C’est sans doute là l’aspect le plus
contestable de sa thèse : en quoi l’observation participante ne devrait
pas être un jeu, puisqu’il n’est pas possible de participer et d’être
simultanément son propre observateur, témoignant de ce second aspect lorsqu’il
raconte ses déboires à Casablanca : « Je me vois alors, comme dédoublé, en train de l’écouter, de lui poser
des questions. » (p. 211) Or la mise en cause de la méthode même de
l’observation participante pose en creux l’antagonisme ludique de cette
technique : « Pour
Favret-Saada, l’affect bloque l’écriture (‘‘Dans le moment où on est le plus
affecté, on ne peut pas rapporter l’expérience ; dans le moment où on la
rapporte on ne peut pas la comprendre’’) Pour moi, l’écriture a permis à la
fois de conjurer l’expérience et d’en amorcer la compréhension et l’analyse. »
(p. 163). De même, en recourant au concept Goffmanien d’euphorie/dysphorie,
suivant que les interactants sont à l’aise ou mal à l’aise, Yves Winkin semble
passer à côté de l’interaction ludique auquel pourtant la notion d’enchantement
semble aller comme un gant : « On
pourrait suggérer que si l’euphorie est relative à l’interaction, et limité
comme celle-ci dans le temps et dans l’espace, l’enchantement se rapporterait à
des lieux et des paysages créés dans l’intention d’induire chez ceux qui les
fréquentent un état de permanence euphorique. » (p. 215-216). Que l’on
remplace lieux par espace et l’on retrouve l’espace potentiel de Donald Winnicott.
Or le jeu peut être une réponse
satisfaisante à la problématique méthodologique qui implique une distance entre
le sociologue et son terrain. Parce que précisément le jeu implique une
attitude d’acteur et de spectateur, autrement dit de participant et
d’observateur, puisqu’il est à la fois compris dans notre esprit et nous sommes
compris en lui, il est à la fois un terrain et une méthodologie idéale : « Je veux que vous utilisiez des lieux
simples, ordinaires, parce qu’ils vont se révéler à l’analyse terriblement
complexes. (…) tout ce que vous voulez pourvu qu’il s’agisse de lieux aisément
accessibles, pourvu que vous puissiez y revenir à l’aise aussi souvent que vous
le désirez. » (p. 140). Or quel lieu est plus facile d’accès que nos
pensées et notre imaginaire. La méthode est en outre idéale car il s’agit de
l’attitude même que nous avons chacun au cours d’une expérience quelconque afin
de nous approprier celle-ci : « Le
premier extrait montre bien comment les cadres d’une expérience nouvelle sont
souvent empruntés à une expérience ancienne : je fais appel à ses
souvenirs d’autres randonnées pour tenter de cerner ce qui m’arrive et ‘‘faire
monter’’ l’enchantement grâce à l’activation de souvenirs de plaisirs
antérieurs. C’est en cela qu’il y a une participation active des touristes à la
construction de l’enchantement. » (p. 220).

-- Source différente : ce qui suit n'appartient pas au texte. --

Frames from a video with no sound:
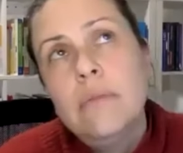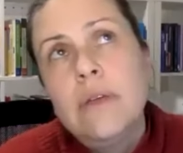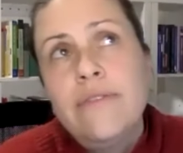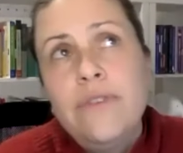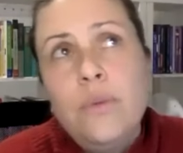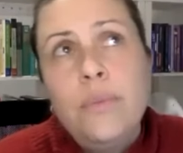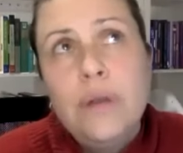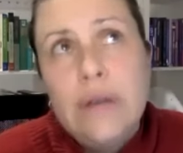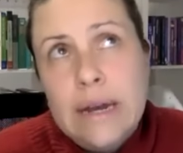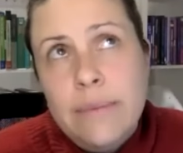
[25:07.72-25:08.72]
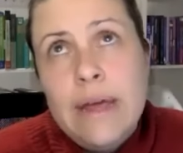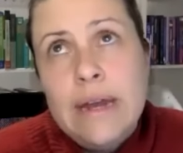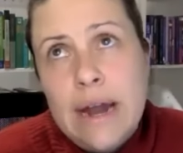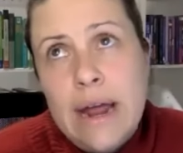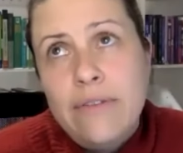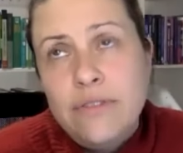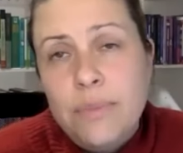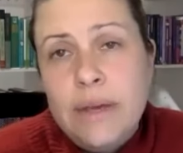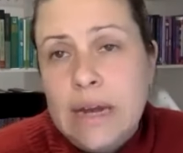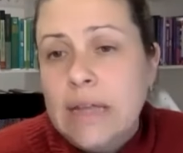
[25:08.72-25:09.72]
If you put a gun to my head and I have to
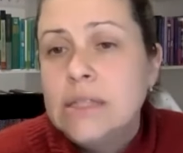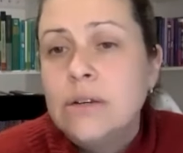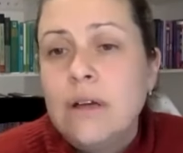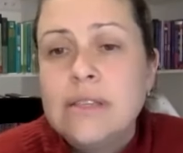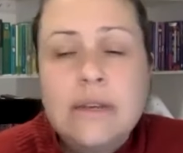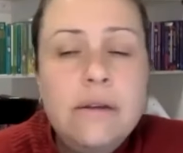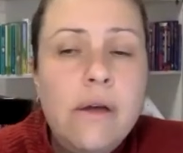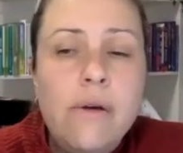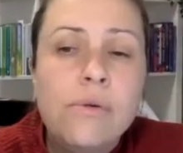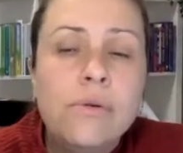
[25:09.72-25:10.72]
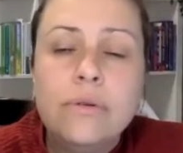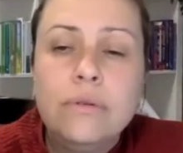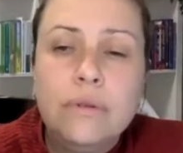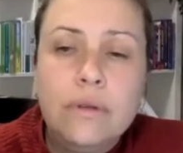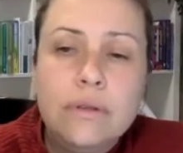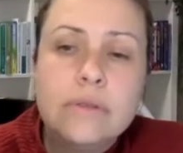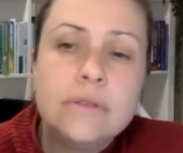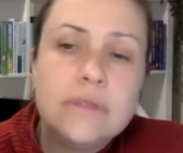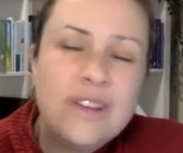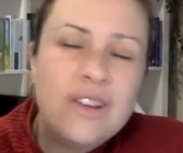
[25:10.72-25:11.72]
pick an answer, I say no.
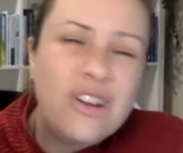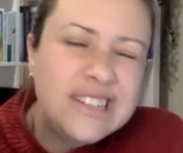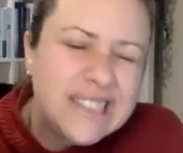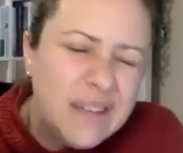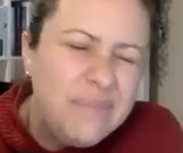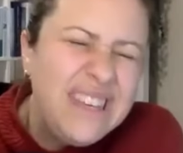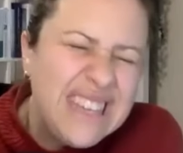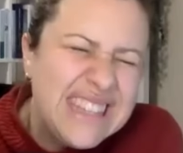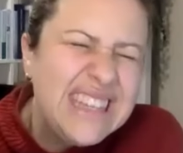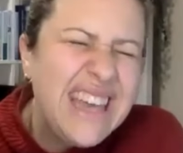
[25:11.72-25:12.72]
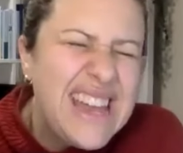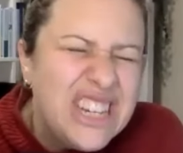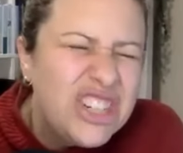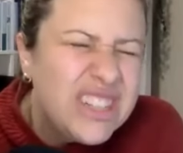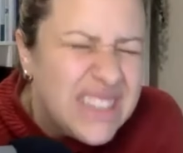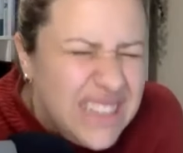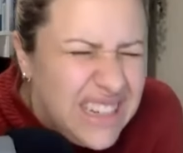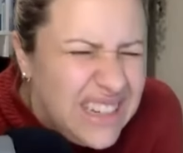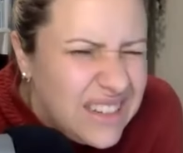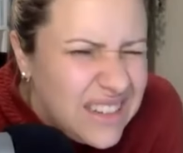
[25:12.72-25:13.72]
There are some kids
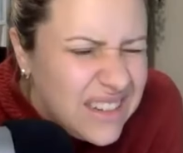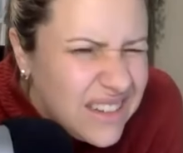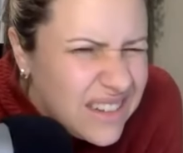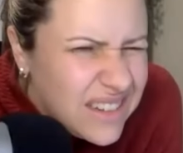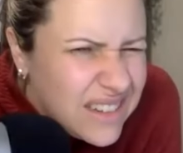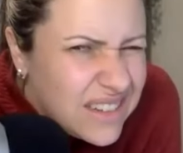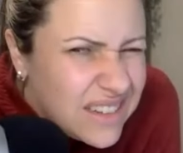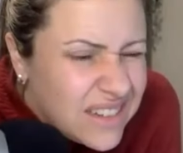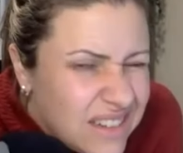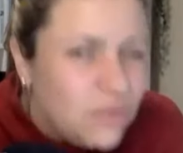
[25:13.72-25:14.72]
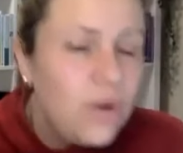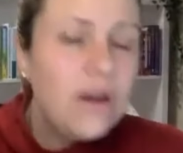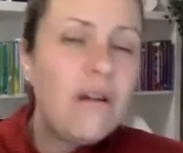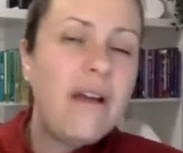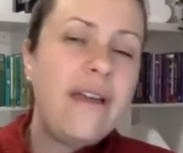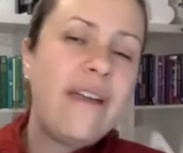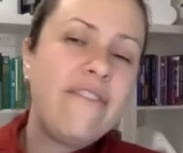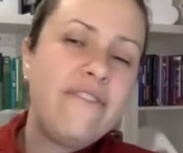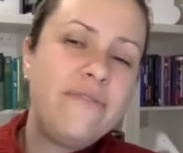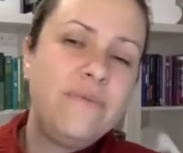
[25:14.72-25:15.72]
occasionally where I
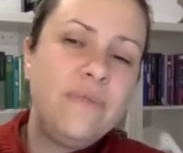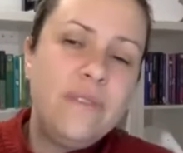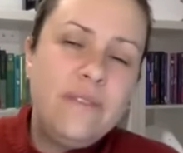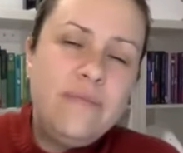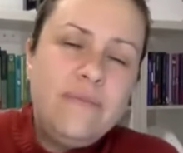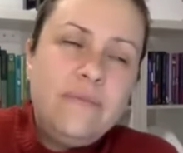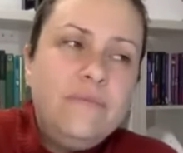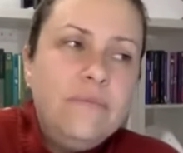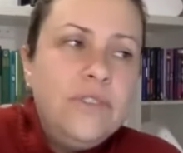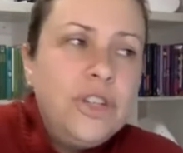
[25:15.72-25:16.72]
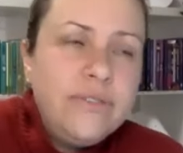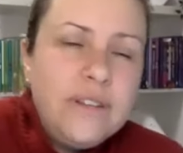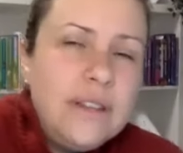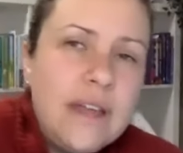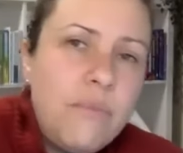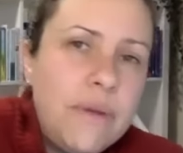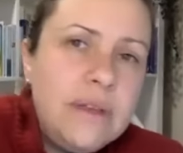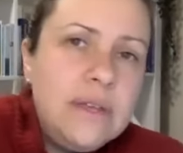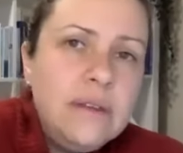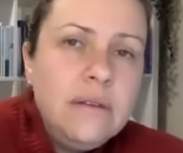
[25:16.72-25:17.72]
have shifted that
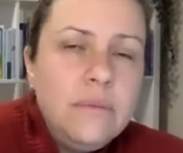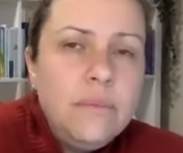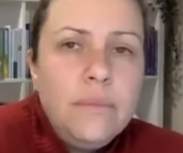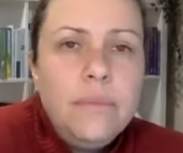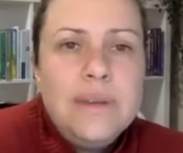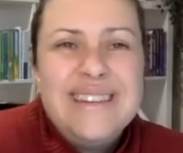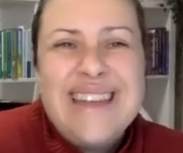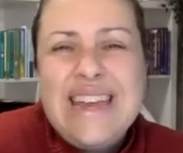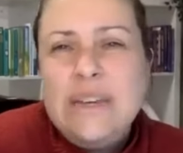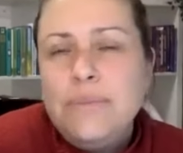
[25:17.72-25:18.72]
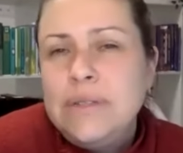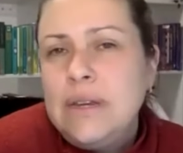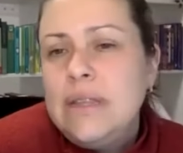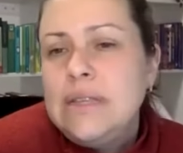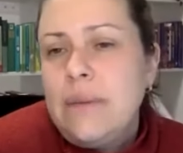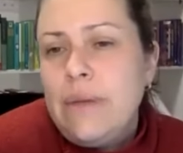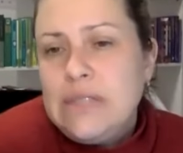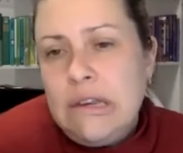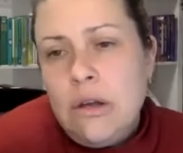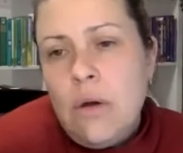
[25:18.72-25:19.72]
opinion, but 90% of the time I
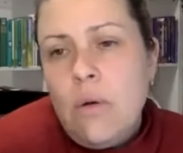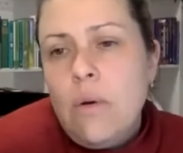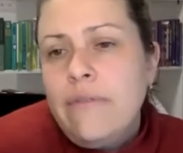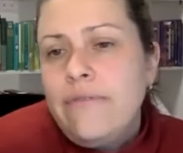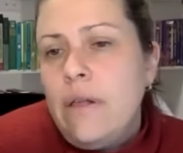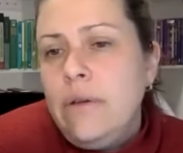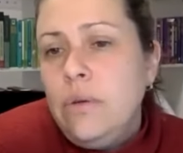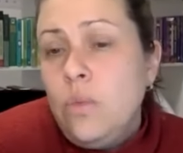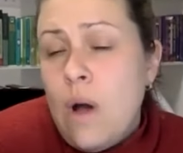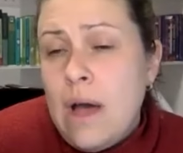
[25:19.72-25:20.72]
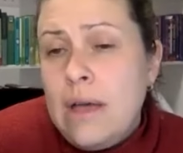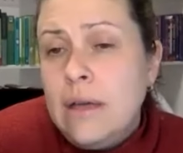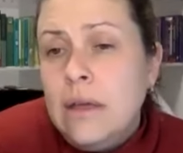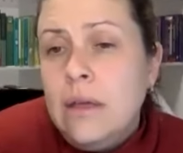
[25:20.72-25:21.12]
say no, I follow you. Why?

Un essai stimulant qui applique de façon
simple et pratique la pensée d’Erving Goffman au travers d’exemples limpides.
Et si le jeu n’apparaît pas faire partie des préoccupations de l’auteur, il se
dessine en creux dans l’approche participante proposée.
Anthropologie de la communication : de
la théorie au terrain [1996] d’Yves Winkin, Seuil 2001, 321 pages, 7.60 €.